Tensions irano-américaines
Les relations entre l'Iran et les Etats-Unis se sont nettement détériorées depuis l'arrivée au pouvoir de Donald Trump dont le gouvernement entend mener une campagne de «pression maximale» contre la République islamique.
Un an après le retrait des Etats-Unis de l'accord de Vienne, Téhéran a annoncé le 8 mai qu'il avait décidé de ne plus respecter deux limitations auxquelles il avait consenti: celles imposant un plafond à 300 kg pour ses réserves d'uranium enrichi (UF6) et à 130 tonnes pour ses réserves d'eau lourde.
Le même jour, l'Iran avait adressé un ultimatum de 60 jours aux Etats encore parties à l'accord pour qu'ils l'aident à contourner les sanctions américaines.
En l'occurrence, le président iranien, Hassan Rohani, a indiqué que son pays cesserait alors d'observer les restrictions consenties «sur le degré d'enrichissement de l'uranium» et que l'Iran reprendrait son projet de construction d'un réacteur à eau lourde à Arak (centre), où M. Kamalvandi a tenu sa conférence de presse.
Le réacteur d'Arak a été mis en sommeil conformément à l'accord de Vienne, qui impose également à Téhéran de ne pas enrichir l'uranium à un taux supérieur à 3,67%, un niveau faible, très en-deçà des quelque 90% nécessaires pour envisager la fabrication d'une arme atomique.
«Un jour ou deux»
M. Kamalvandi a indiqué qu'«aucune décision» n'avait encore été prise sur ce que les Iraniens appellent «la deuxième phase» de leur «plan de réduction» des engagements pris en matière nucléaire.
La décision sur la mise en oeuvre de cette deuxième phase est du ressort du Conseil suprême de la sécurité nationale, présidé par M. Rohani.
En ce qui concerne l'enrichissement d'uranium, a néanmoins déclaré M. Kamalvandi, «nous avons envisagé divers scénarios»: «Ils vont d'un passage à 3,68% jusqu'à n'importe quel autre pourcentage en fonction des besoins du pays.»
Sur la question du réacteur d'Arak, les autorités débattent encore de savoir s'il conviendrait, le cas échéant, de le «reconcevoir ou de le faire revivre», a-t-il dit.
«S'il a fallu du temps pour réaliser la première étape du plan» (concernant les stocks d'eau lourde et d'uranium enrichi), il ne «faudra pas plus d'un jour ou deux» pour mettre en oeuvre une éventuelle décision d'augmenter le degré auquel l'Iran enrichit l'uranium, a-t-il averti.
L'Iran se plaint de ne pas bénéficier des retombées économiques qu'il espérait de l'accord de Vienne.

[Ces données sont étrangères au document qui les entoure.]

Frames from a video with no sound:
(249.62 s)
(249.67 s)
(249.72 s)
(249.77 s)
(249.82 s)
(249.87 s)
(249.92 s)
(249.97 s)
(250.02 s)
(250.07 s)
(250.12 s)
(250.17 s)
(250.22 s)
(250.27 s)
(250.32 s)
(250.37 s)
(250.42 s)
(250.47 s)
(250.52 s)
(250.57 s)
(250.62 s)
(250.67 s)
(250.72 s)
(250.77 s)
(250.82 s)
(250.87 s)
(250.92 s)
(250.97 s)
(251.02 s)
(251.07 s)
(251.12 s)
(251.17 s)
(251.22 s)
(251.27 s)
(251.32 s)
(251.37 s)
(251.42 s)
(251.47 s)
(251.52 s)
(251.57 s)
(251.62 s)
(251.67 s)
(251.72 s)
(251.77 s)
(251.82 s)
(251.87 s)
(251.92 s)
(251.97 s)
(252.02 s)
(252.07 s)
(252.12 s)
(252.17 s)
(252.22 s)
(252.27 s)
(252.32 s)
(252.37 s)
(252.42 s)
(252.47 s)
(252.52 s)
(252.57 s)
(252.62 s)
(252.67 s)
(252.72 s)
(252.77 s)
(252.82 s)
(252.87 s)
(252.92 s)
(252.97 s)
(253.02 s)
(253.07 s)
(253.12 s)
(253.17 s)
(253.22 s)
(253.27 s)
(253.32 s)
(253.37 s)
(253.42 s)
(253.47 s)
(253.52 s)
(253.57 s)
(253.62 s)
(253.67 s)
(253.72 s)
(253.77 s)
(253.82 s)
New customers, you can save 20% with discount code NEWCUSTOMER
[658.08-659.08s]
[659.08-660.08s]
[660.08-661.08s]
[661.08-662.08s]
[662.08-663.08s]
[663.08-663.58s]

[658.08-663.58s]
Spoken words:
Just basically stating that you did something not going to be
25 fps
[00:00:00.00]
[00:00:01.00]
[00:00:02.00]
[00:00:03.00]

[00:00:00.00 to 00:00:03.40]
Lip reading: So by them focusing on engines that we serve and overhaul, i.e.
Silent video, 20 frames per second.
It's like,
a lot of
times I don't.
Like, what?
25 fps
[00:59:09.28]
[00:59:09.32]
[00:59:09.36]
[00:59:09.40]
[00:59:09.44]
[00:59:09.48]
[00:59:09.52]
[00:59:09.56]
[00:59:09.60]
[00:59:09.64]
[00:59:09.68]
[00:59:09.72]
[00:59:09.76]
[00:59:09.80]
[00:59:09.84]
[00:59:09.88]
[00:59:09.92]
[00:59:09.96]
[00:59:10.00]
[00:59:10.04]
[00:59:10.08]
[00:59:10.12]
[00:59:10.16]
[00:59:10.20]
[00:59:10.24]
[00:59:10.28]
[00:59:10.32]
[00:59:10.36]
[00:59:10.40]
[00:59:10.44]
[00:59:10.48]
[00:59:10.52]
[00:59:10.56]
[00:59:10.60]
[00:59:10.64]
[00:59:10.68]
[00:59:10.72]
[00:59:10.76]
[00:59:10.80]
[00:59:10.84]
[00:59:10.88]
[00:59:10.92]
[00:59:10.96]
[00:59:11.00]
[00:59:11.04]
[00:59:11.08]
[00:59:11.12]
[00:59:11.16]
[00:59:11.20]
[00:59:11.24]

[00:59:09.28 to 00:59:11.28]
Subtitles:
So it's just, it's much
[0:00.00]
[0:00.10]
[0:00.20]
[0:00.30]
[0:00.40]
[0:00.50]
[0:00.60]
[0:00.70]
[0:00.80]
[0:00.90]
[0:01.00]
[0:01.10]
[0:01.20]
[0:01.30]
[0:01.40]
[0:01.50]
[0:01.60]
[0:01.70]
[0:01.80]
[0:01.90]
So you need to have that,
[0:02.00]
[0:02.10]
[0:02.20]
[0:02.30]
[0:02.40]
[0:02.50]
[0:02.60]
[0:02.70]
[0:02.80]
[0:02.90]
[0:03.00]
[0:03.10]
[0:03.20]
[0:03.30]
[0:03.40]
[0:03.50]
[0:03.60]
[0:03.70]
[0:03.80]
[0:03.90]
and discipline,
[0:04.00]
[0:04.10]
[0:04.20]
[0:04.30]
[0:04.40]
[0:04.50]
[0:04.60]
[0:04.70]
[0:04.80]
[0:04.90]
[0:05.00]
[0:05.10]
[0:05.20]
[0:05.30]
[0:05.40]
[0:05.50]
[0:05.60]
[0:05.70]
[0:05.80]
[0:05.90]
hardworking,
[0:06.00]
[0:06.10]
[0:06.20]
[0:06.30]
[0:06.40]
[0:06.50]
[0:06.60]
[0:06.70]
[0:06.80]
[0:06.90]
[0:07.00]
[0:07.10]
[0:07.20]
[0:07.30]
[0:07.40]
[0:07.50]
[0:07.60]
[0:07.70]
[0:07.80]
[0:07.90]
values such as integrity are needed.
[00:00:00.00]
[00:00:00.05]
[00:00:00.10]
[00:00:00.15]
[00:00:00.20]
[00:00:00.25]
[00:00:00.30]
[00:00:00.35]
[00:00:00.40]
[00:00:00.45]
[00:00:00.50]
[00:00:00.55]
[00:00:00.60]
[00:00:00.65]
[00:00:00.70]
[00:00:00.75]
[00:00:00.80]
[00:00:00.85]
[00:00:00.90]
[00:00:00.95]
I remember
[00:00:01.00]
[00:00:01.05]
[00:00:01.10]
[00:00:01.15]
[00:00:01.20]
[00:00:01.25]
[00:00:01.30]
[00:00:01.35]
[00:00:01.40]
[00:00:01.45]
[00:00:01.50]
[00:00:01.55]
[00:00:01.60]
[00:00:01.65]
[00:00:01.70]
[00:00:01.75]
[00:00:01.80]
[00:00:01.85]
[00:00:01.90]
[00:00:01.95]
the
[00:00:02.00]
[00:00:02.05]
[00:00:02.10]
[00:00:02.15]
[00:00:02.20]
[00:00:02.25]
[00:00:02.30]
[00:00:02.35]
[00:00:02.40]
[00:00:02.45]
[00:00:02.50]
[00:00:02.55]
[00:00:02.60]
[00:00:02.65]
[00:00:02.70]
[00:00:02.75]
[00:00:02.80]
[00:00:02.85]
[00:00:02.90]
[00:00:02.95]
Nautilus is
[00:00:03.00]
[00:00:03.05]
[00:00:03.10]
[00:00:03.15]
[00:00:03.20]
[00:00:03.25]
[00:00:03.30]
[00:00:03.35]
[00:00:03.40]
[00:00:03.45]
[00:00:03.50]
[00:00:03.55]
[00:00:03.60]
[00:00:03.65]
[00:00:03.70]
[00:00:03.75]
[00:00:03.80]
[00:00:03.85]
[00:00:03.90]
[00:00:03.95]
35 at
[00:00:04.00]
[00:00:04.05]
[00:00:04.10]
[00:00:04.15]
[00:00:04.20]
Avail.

Son produit intérieur brut (PIB) devrait chuter d'au moins 6% cette année, selon le Fonds monétaire international.
Estimant être le seul Etat partie à ce pacte à remplir ses engagements, il accuse l'Union européenne de ne rien vouloir ou pouvoir faire pour sauver l'accord.
Paris, Berlin et Londres ont lancé en début d'année un mécanisme de troc («INSTEX») censé aider l'Iran à contourner les sanctions américaines, mais celui-ci n'a encore accouché d'aucune transaction.
En visite à Téhéran le 10 juin, le ministre des Affaires étrangères allemand Heiko Maas avait exhorté l'Iran à continuer, dans son propre «intérêt», à respecter l'accord, sans attendre de «miracles» de la part de son pays.